The loving critic then engages in the most deceptive form of attack, for the very act or praising the musician and putting them onto a pedestal enables them to maintain a positive position with regard to the musician while avoiding the event that the musician testifies to. Loving critics (i.e. “fans”) are thus often the people one must be most wary of, for they tickle the musician’s ego while avoiding what the musician is inviting them into. It is easy to spot the way that someone who hates a musician misses the event testified to by them; it is much harder to see how a fan misses it.

While I have concentrated on the leader as one who refuses to lead Moody has reminded me that we need to be people who refuse to be led. It is an important and insightful comment. To understand it one need only remember Monty Python’s Life of Brian in which Brian refuses leadership by telling those gathered that they are all individuals and all different. In response everyone simply echoes what he says in a totally devoted way (except for one who asserts his difference by claiming he is not different).

Both “the leader who refuses to lead” and “the people who refuse to be led” aim at the same goal and both need to be explored in relation to the other. Moody’s reference to Zizek here is illuminating and important.

We need to foster communities where we are all able to identify and subvert the tendency we have of making the other into a believer on our behalf. The art of doing this would take us beyond the scope of a response, however I find the psychoanalytic work of people like Bruce Fink useful in working out how to short circuit these tendencies.

Kierkegaard often feared the thought that one day the academic institutions would pour over his work. Not because he thought that they would hate him, but because they might actually love him. Picking over his books and becoming experts in his style, seeing the words but failing to be caught up in what calls forth from the words. To understand this let us conclude by constructing a simple thought-experiment concerning a musician who genuinely sings from the depths of her own being. After one of her concerts she attends a party where she meets a music critic who is keen to talk about her technique. He is obviously very knowledgeable and praises her artistry with the highest compliments. Beside this critic is his partner who had never heard of the musician before. She happily admits to her ignorance and even confesses a dislike of the musical style. However in passing she mentions that some of the experiences being sung about by the musician reflect her own struggles and that listening caused her to bring those struggles to the surface. There are, of course, many musicians who would like to spend time with the one who is willing to build their ego. But I know that, were I in the position of the musician, I would be kindly excusing myself from the conversation with the critic and figuring out a way of spending time chatting with his partner.

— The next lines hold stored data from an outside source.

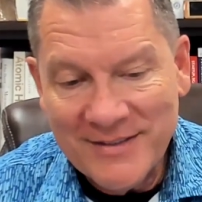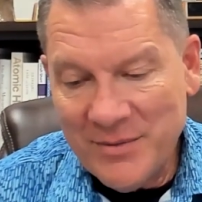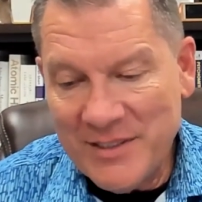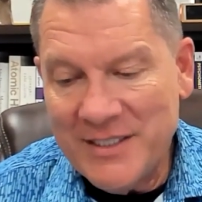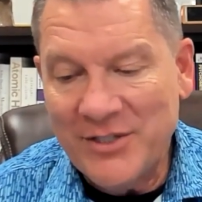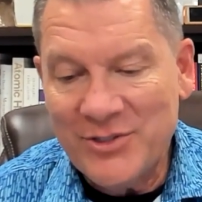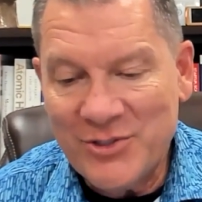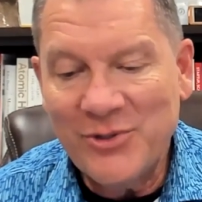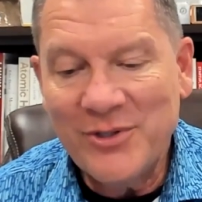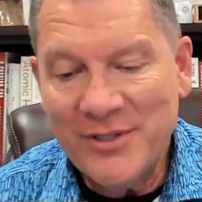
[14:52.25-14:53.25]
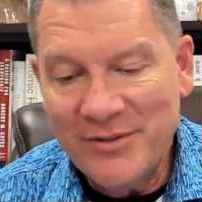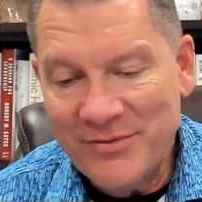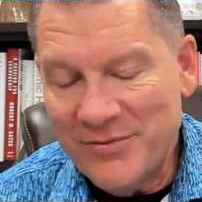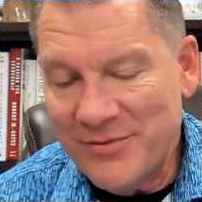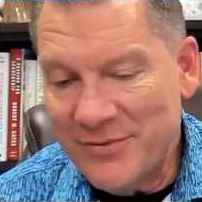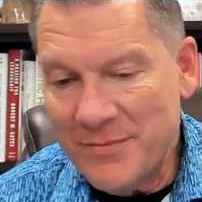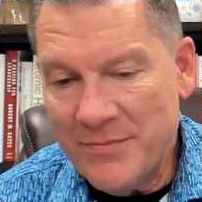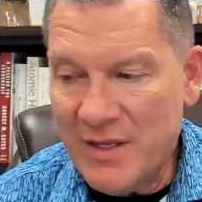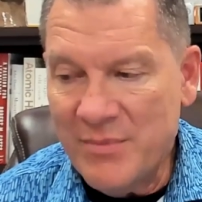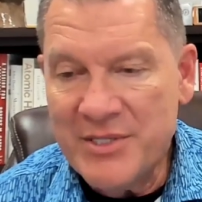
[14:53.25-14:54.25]
I'm going to tell the story of,
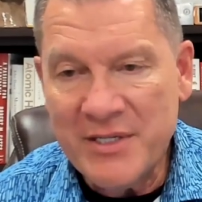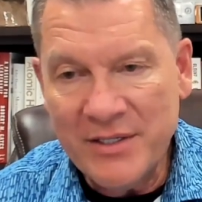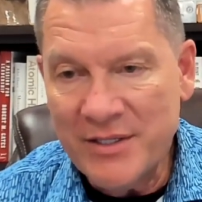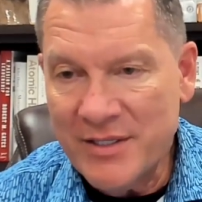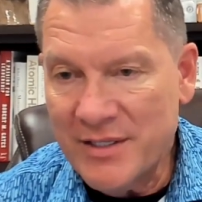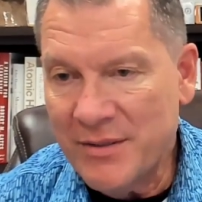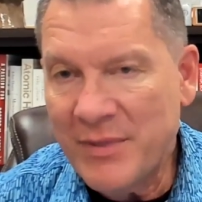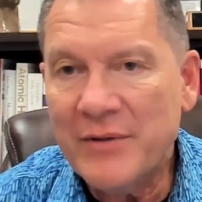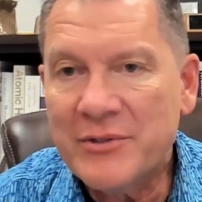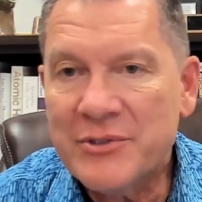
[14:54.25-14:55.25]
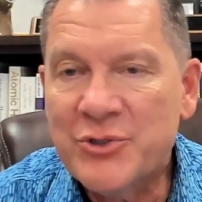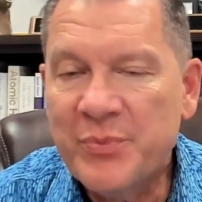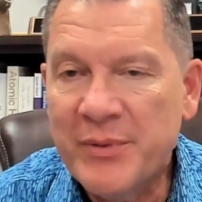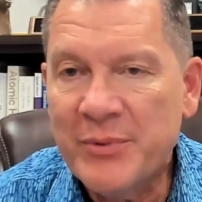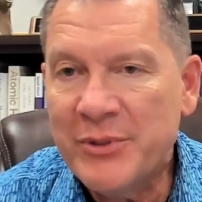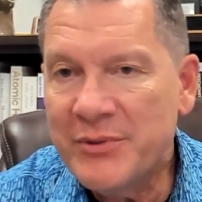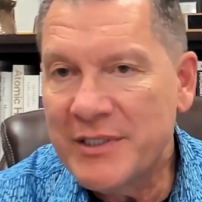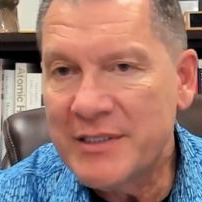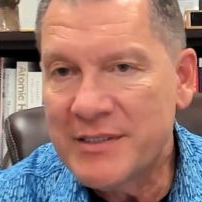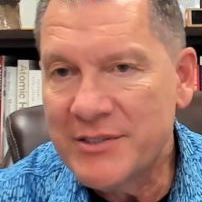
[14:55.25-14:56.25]
let me tell you about 2 people who
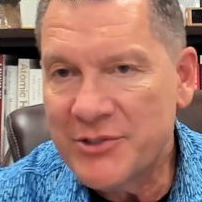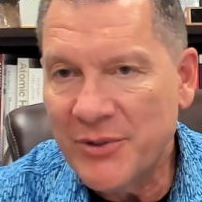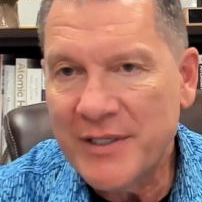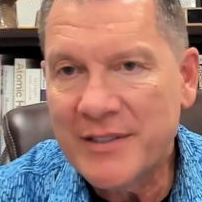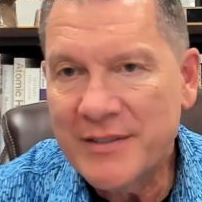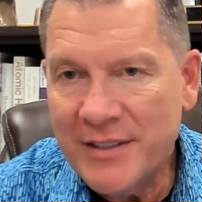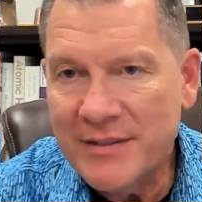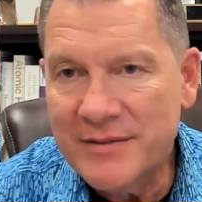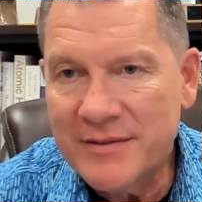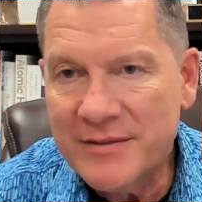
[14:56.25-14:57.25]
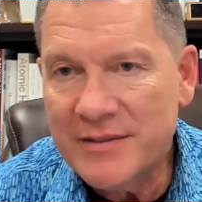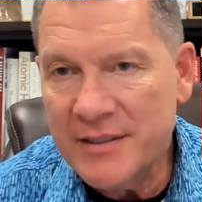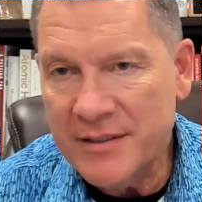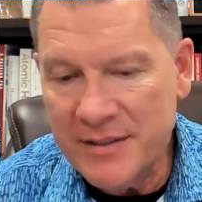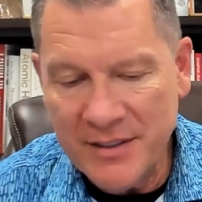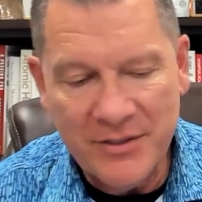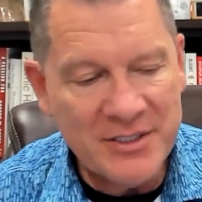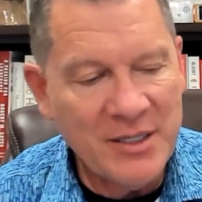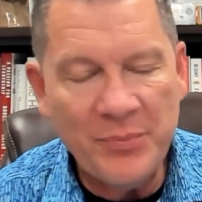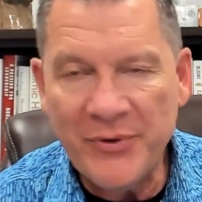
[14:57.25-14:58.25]
did join. And here's
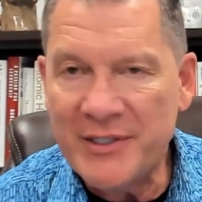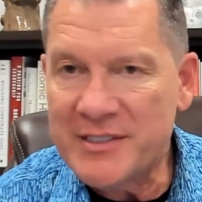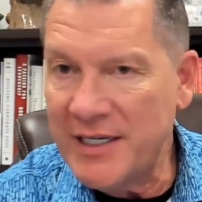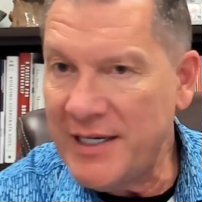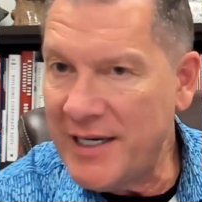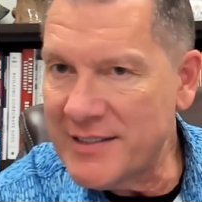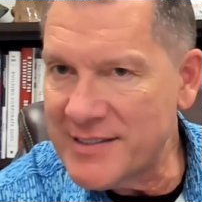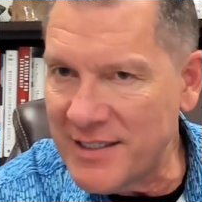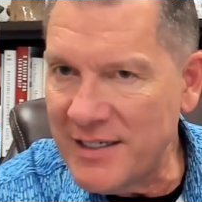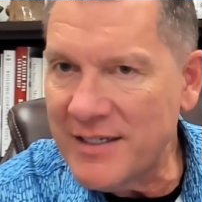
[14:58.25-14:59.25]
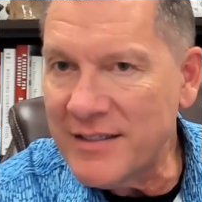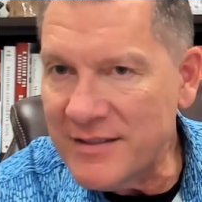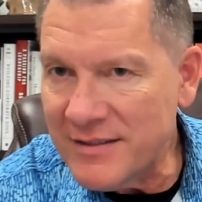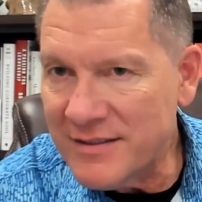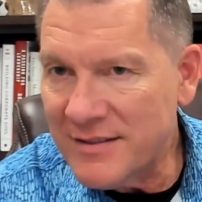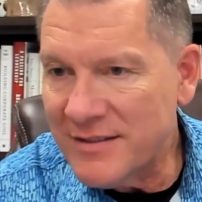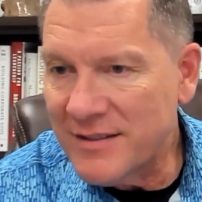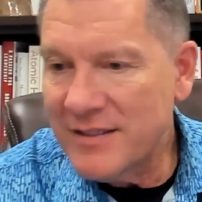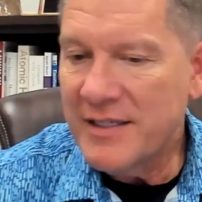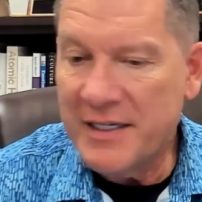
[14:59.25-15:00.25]
a couple things they had to say.
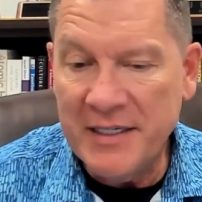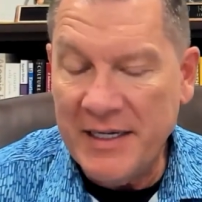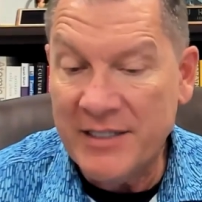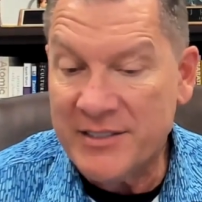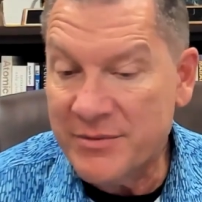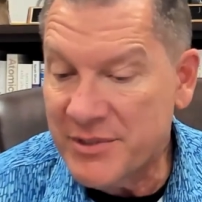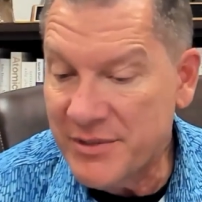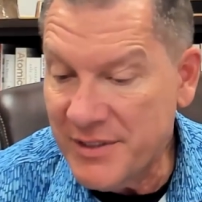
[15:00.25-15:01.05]
I didn't ask them to.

So then Moody has reminded here that those leaders who do not want to lead find their friends, teachers and equals in those people who refuse to be led.

  • Katharine Sarah Moody

    Thanks for this, Pete. I’ve continued the topic here:

  • Anderson Campbell

    Thanks for this, Peter. I beg your pardon for I am almost entirely unfamiliar with your work–your music, as it were. And I haven’t read “Insurrection” (though the reviews here are driving it to the top of my meager book pile). I’ve only read the chapters you contributed to “Church in the Present Tense.”

    I find your encouragement to enter into doubt, with much appropriate fear and trembling, refreshing. But I am troubled by what seems to be an allergy to the historicity of the crucifixion-resurrection event. I can agree that much damage has been done in the name of unwavering commitments to Biblical inerrancy, yet I’m not sure that I can go with you to a place where anything that smacks of history in the Biblical story must first considered myth.

    Again, forgive my unfamiliarity with your broader writing. But the question for me still remains: how might we enter into the crucifixion and resurrection in such a way that they resonate within our communities in fresh ways without abandoning the notion that their resonance has an origin rooted in time and space, existing outside our particularized expression of them?